--- INPUT DATA ---
###

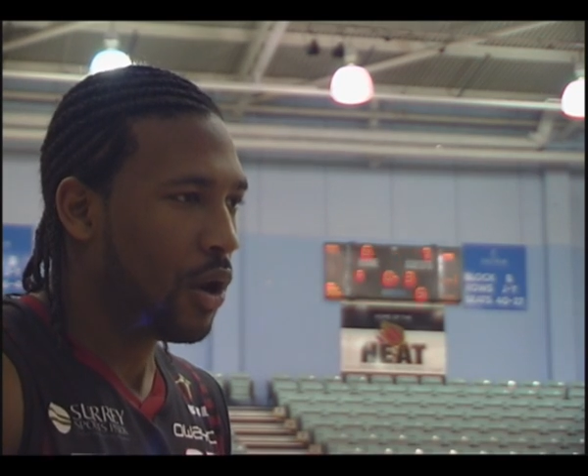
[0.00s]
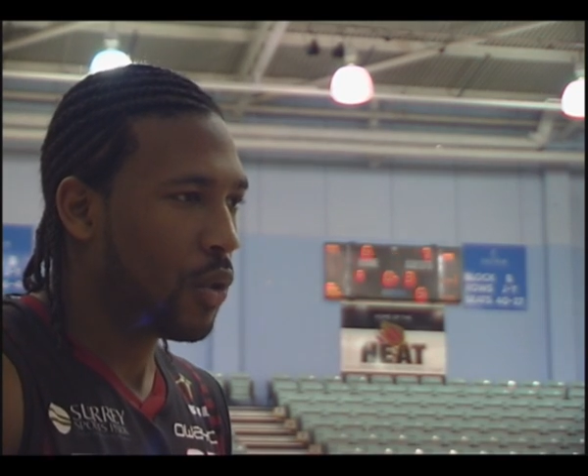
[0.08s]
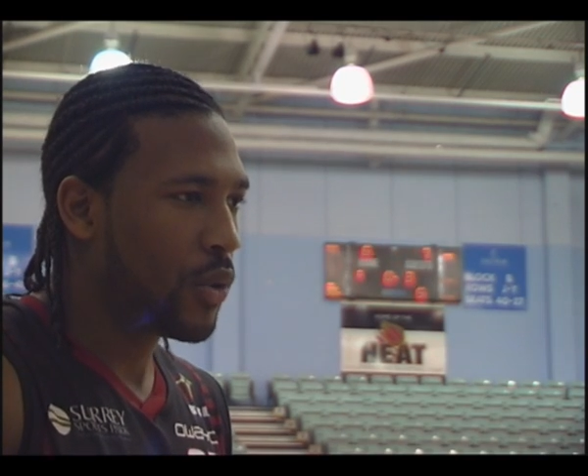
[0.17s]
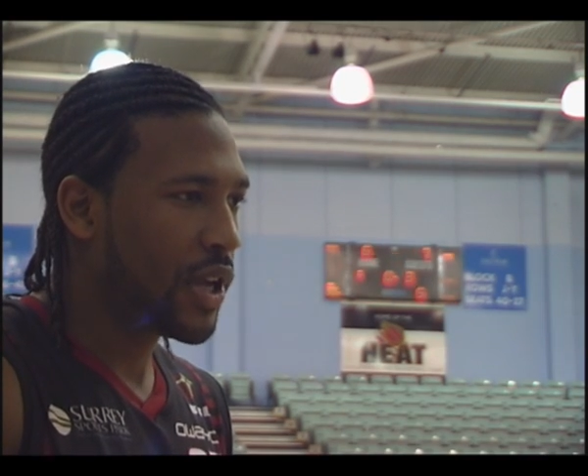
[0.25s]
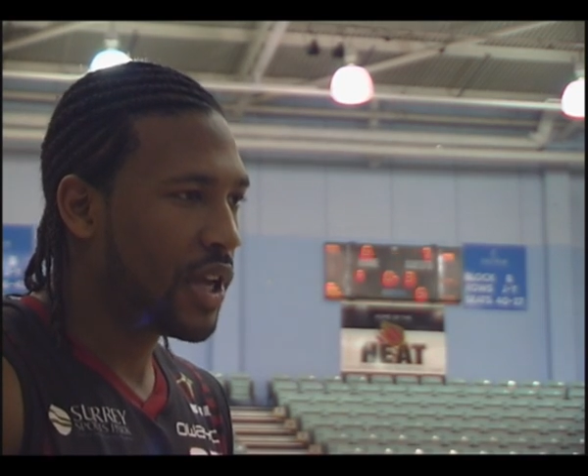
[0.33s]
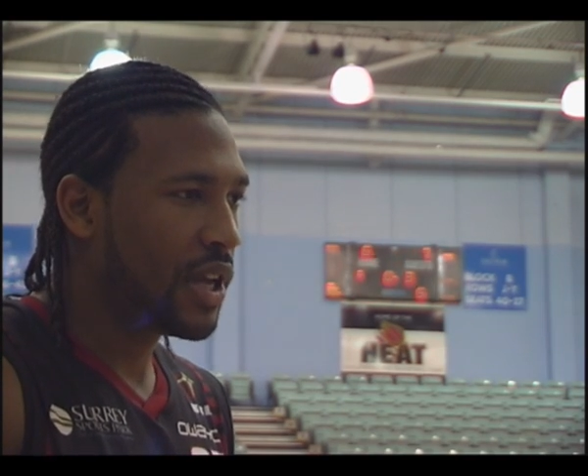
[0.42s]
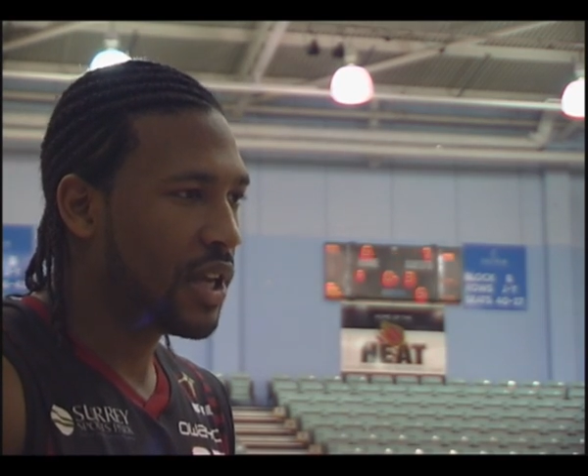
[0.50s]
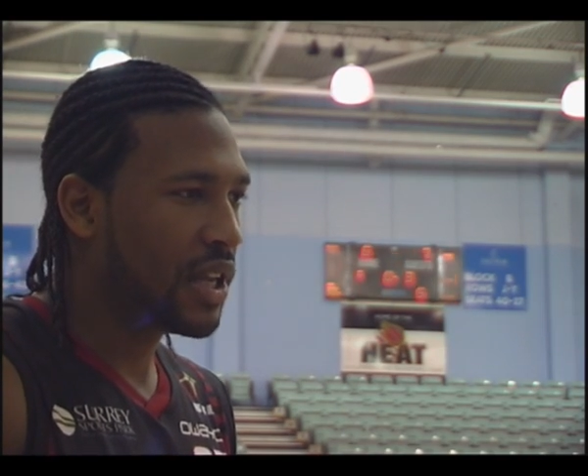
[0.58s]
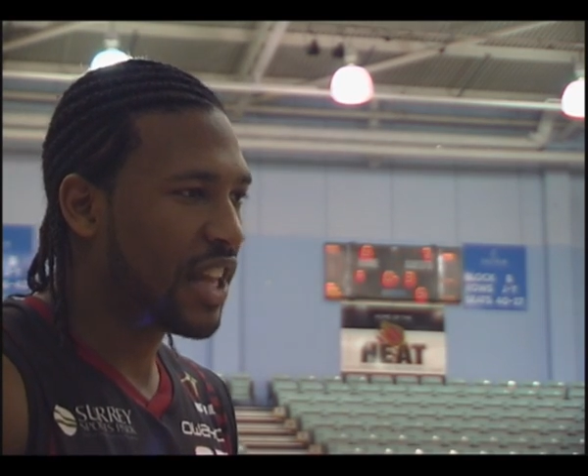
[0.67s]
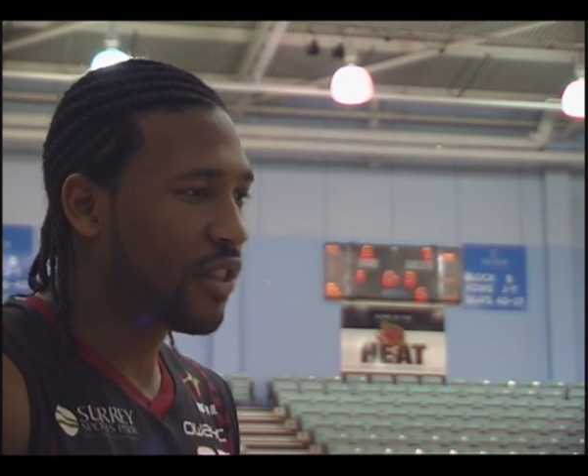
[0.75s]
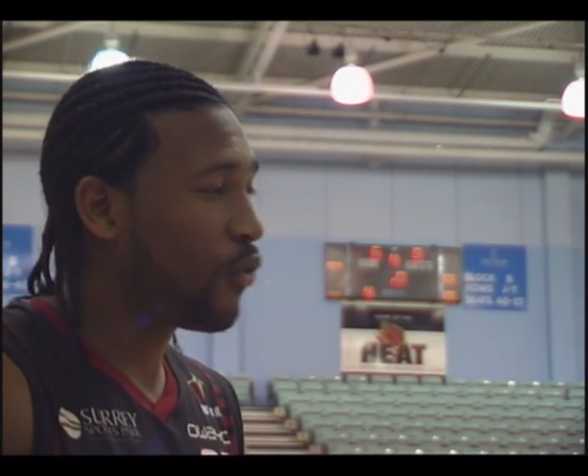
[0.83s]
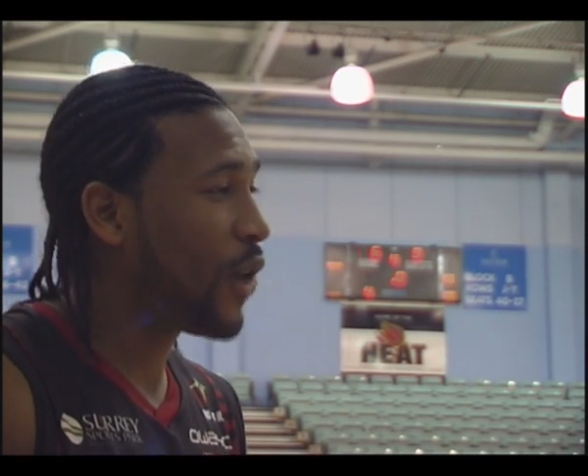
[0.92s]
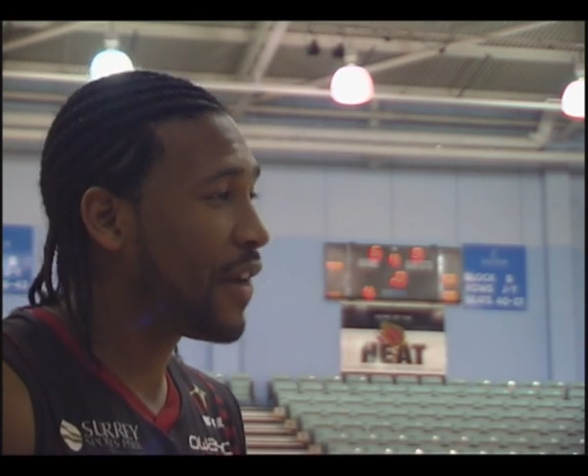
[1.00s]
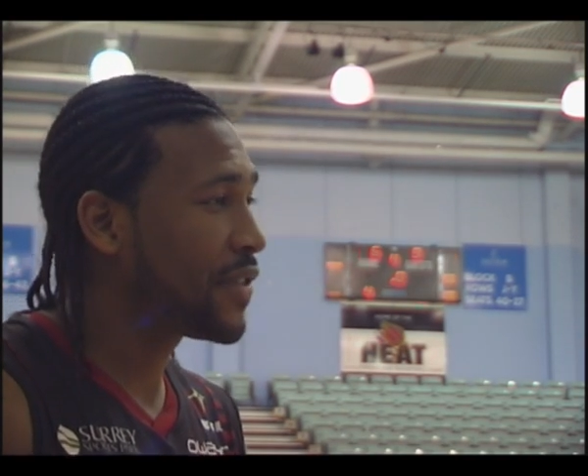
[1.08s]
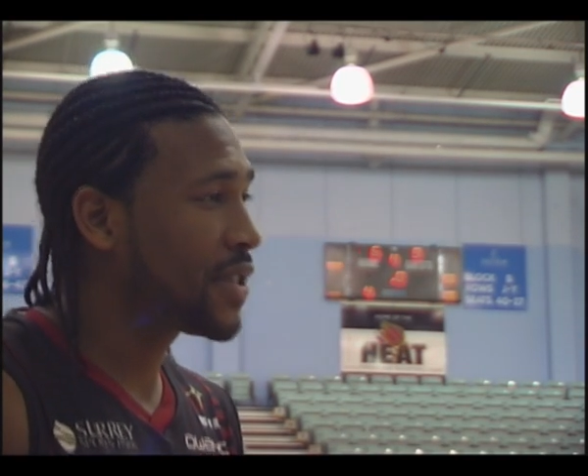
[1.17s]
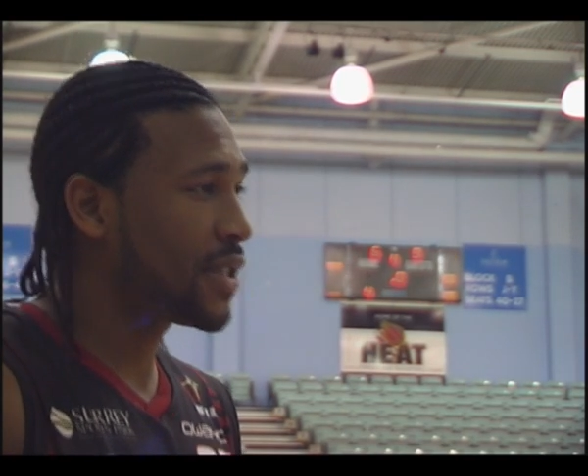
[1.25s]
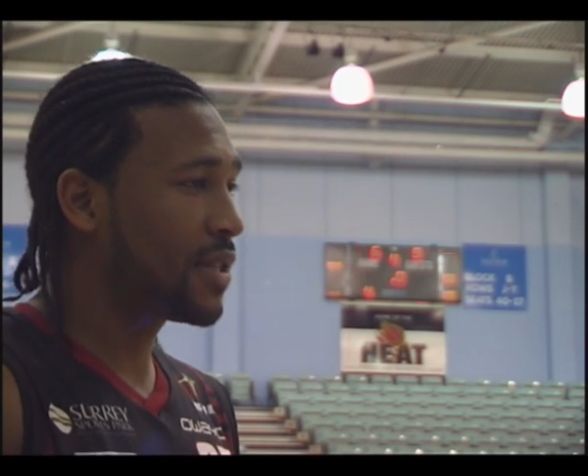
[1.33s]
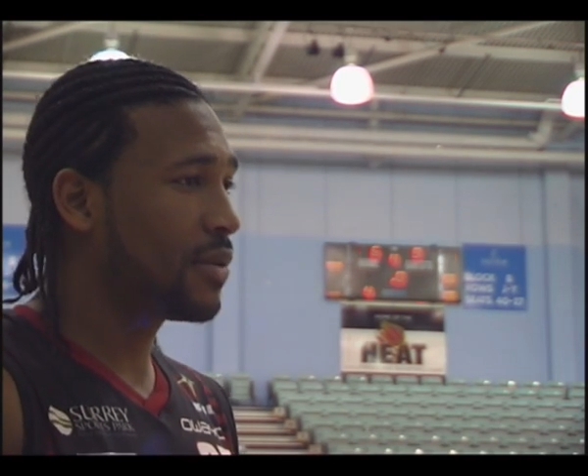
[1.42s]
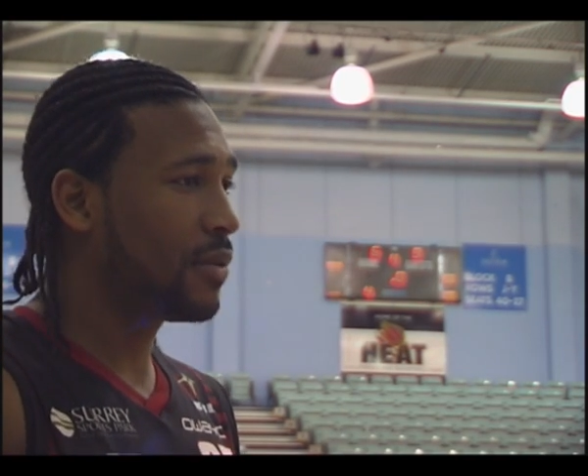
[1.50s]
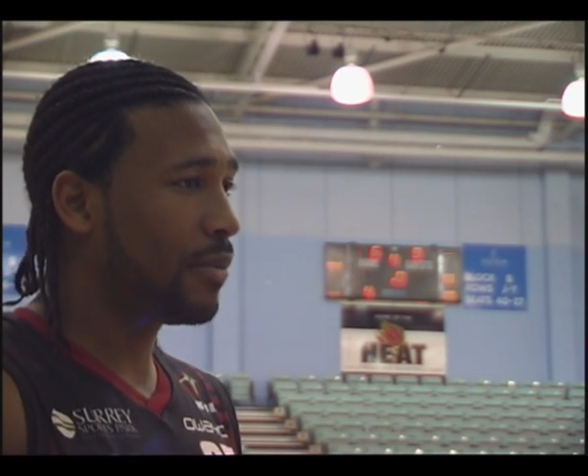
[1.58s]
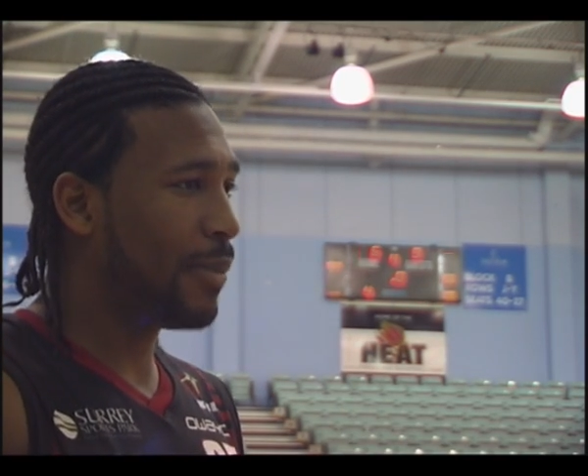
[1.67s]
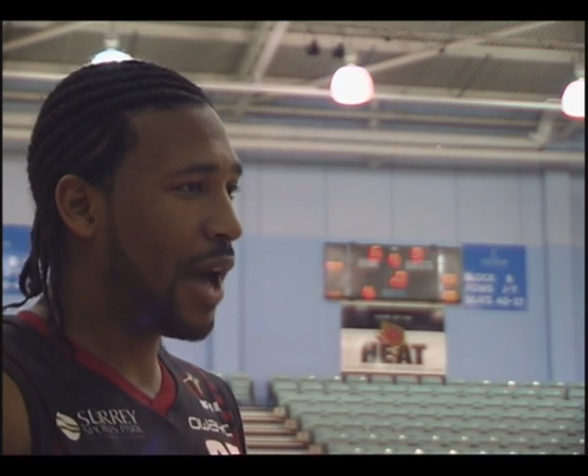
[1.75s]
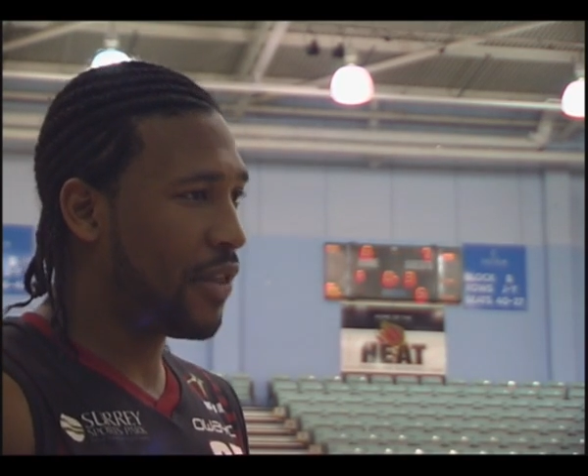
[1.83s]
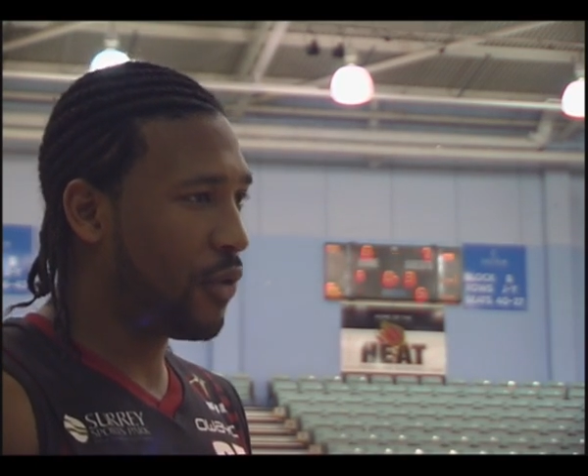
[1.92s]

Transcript: we let the refs, by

###

--- YOUR OBJECTIVE ---
Print the records word for word and exclude any picture they hold.

--- EXERCISE OUTPUT ---
[0.00s]
[0.08s]
[0.17s]
[0.25s]
[0.33s]
[0.42s]
[0.50s]
[0.58s]
[0.67s]
[0.75s]
[0.83s]
[0.92s]
[1.00s]
[1.08s]
[1.17s]
[1.25s]
[1.33s]
[1.42s]
[1.50s]
[1.58s]
[1.67s]
[1.75s]
[1.83s]
[1.92s]

Transcript: we let the refs, by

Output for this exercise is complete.